1,4-Dihydrochinolin

Strukturformel
Allgemeines
Name 1,4-Dihydrochinolin
Summenformel C9H9N
Externe Identifikatoren/Datenbanken
CAS-Nummer 50624-35-6
PubChem 12658820
ChemSpider 10645598
Wikidata Q82361412
Eigenschaften
Molare Masse 131,17 g·mol−1
Aggregatzustand

fest[1]

Schmelzpunkt

46–47 °C[1][2]

Löslichkeit

löslich in Diethylether[1][2]

Sicherheitshinweise
GHS-Gefahrstoffkennzeichnung
keine Einstufung verfügbar[3]
Wenn nicht anders vermerkt, gelten die angegebenen Daten bei Standardbedingungen (0 °C, 1000 hPa).

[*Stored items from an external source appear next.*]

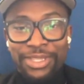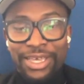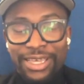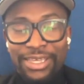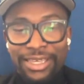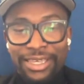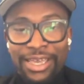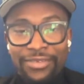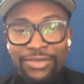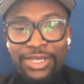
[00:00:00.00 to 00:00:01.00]
Like
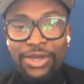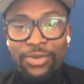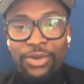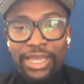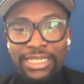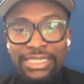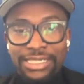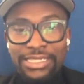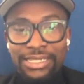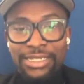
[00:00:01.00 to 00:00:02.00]
I was always
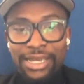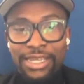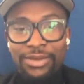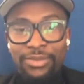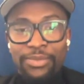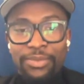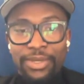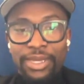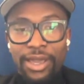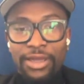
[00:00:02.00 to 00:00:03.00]
kind of
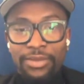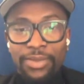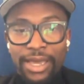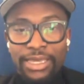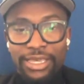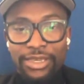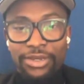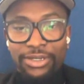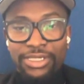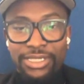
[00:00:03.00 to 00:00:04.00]
beyond my
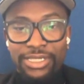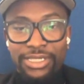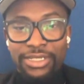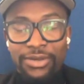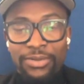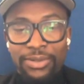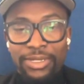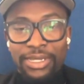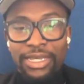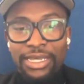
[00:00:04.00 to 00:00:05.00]
years, you know,
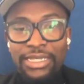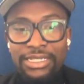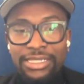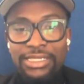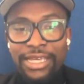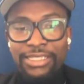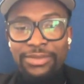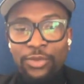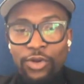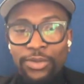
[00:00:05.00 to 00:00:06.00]
slightly
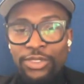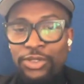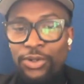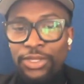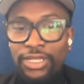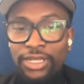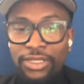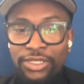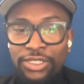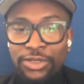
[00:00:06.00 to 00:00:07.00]
more mature than
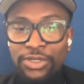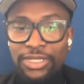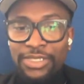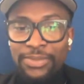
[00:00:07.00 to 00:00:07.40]
other students.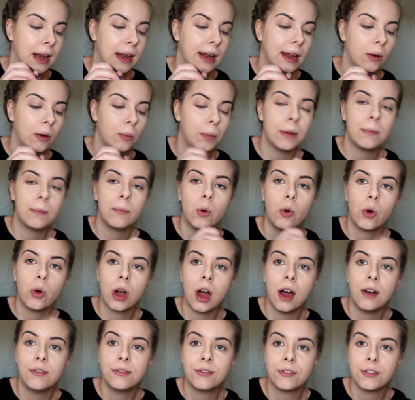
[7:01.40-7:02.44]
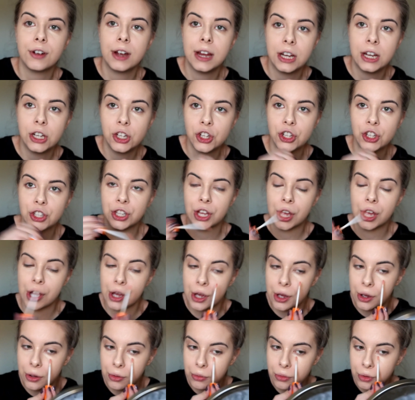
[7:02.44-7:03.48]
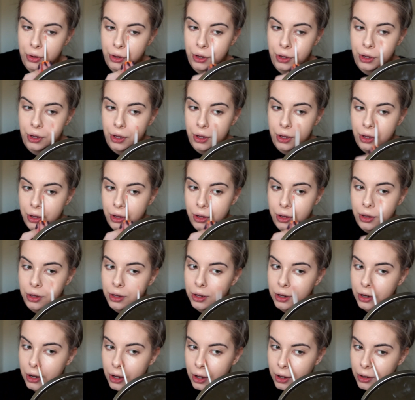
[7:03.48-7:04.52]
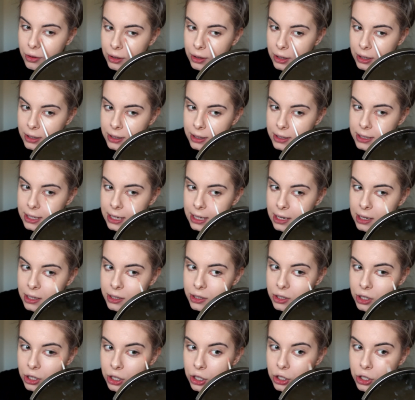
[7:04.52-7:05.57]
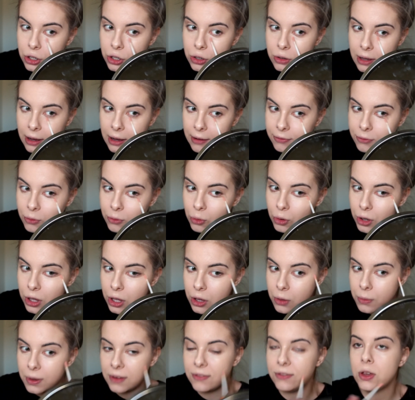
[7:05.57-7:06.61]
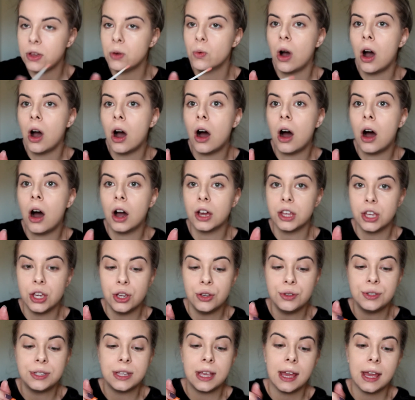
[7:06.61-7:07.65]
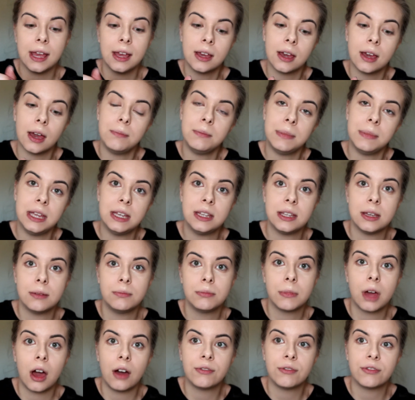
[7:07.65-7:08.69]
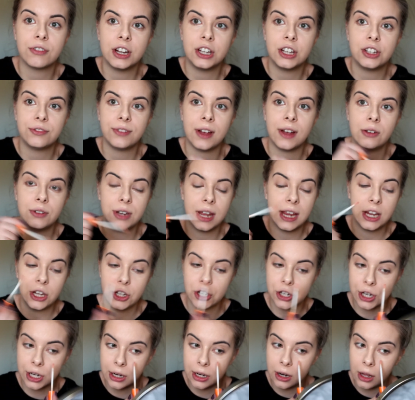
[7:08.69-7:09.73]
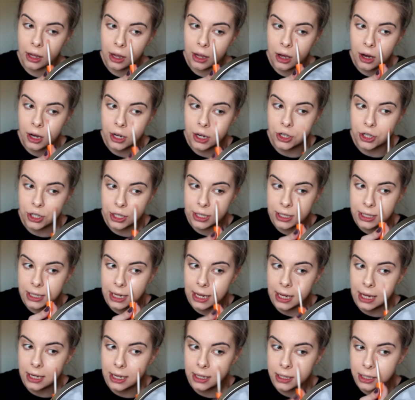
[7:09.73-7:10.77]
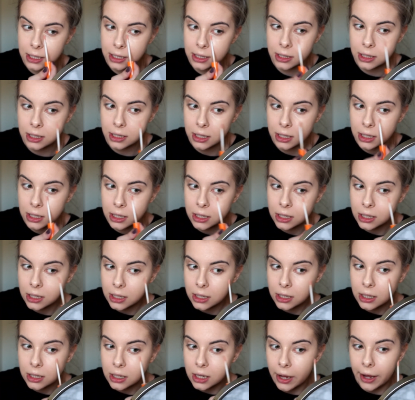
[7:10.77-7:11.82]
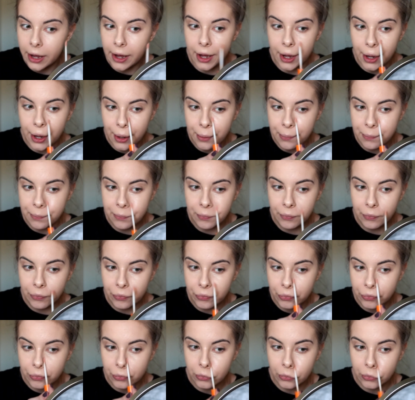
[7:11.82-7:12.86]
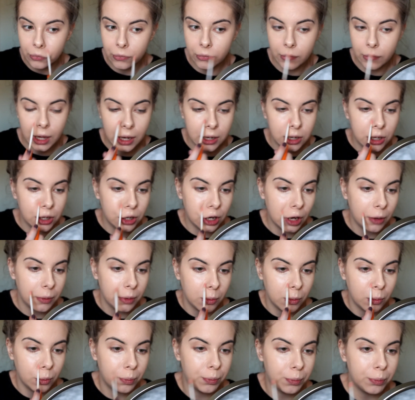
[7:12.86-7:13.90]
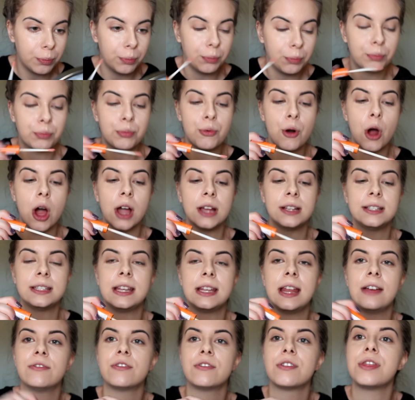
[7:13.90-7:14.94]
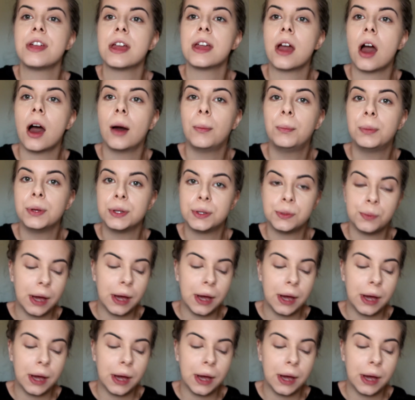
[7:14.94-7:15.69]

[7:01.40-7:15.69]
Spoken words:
a little bit more coverage, so you know the concealer is going to do that for you if you are using a medium coverage foundation like I just did. And you know, it will brighten everything up as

1,4-Dihydrochinolin ist eine chemische Verbindung aus der Gruppe der Chinolinderivate.

Gewinnung und Darstellung

1,4-Dihydrochinolin kann durch Behandlung von Chinolin mit Lithium in wasserfreiem Ammoniak bei -33 °C, gefolgt von einer Abschreckung mit Ammoniumchlorid gewonnen werden.[2] Die Reduktion von Chinolin mit Natriumhydrid gibt eine Mischung aus 1,2- und 1,4-Dihydrochonlin.[4] Für die Verbindung und ihre Derivate sind eine Reihe weiterer Synthesen bekannt.[5][6][7]

Eigenschaften

1,4-Dihydrochinolin ist ein instabiler Feststoff, der bei Raumtemperatur polymerisiert. Er ist relativ stabil in Diethylether bei −15 °C unter Stickstoff.[1] Die Cycloaddition der Verbindung mit p-Bromphenylazid, eine typische Enaminreaktion, ergibt ein Triazolinderivat.[2]

Einzelnachweise

  1. a b c d Dictionary of Alkaloids. CRC Press, ISBN 978-1-4200-7770-4, S. 616 (eingeschränkte Vorschau in der Google-Buchsuche).
  2. a b c d A. J. Birch, P. G. Lehman: 1,4-Dihydroquinoline. In: Tetrahedron Letters. Band 15, Nr. 28, 1974, S. 2395–2396, doi:10.1016/S0040-4039(01)92265-8.
  3. Dieser Stoff wurde in Bezug auf seine Gefährlichkeit entweder noch nicht eingestuft oder eine verlässliche und zitierfähige Quelle hierzu wurde noch nicht gefunden.
  4. E. A. Braude, J. Hannah, Reginald Linstead: 652. Hydrogen transfer. Part XVI. Dihydrides of nitrogenous heterocycles as hydrogen donors. In: Journal of the Chemical Society (Resumed). Nr. 0, 1960, S. 3249–3257, doi:10.1039/JR9600003249.
  5. Synthetic Approaches to Nonaromatic Nitrogen Heterocycles. Wiley, 2020, ISBN 978-1-119-70875-9, S. 350 (eingeschränkte Vorschau in der Google-Buchsuche).
  6. Quinolines, Volume 32, Part 1. Wiley, 1977, ISBN 0-470-18853-7, S. 28 (eingeschränkte Vorschau in der Google-Buchsuche).
  7. Green Synthetic Approaches for Biologically Relevant Heterocycles. Elsevier, 2021, ISBN 978-0-323-85130-5, S. 507 (eingeschränkte Vorschau in der Google-Buchsuche).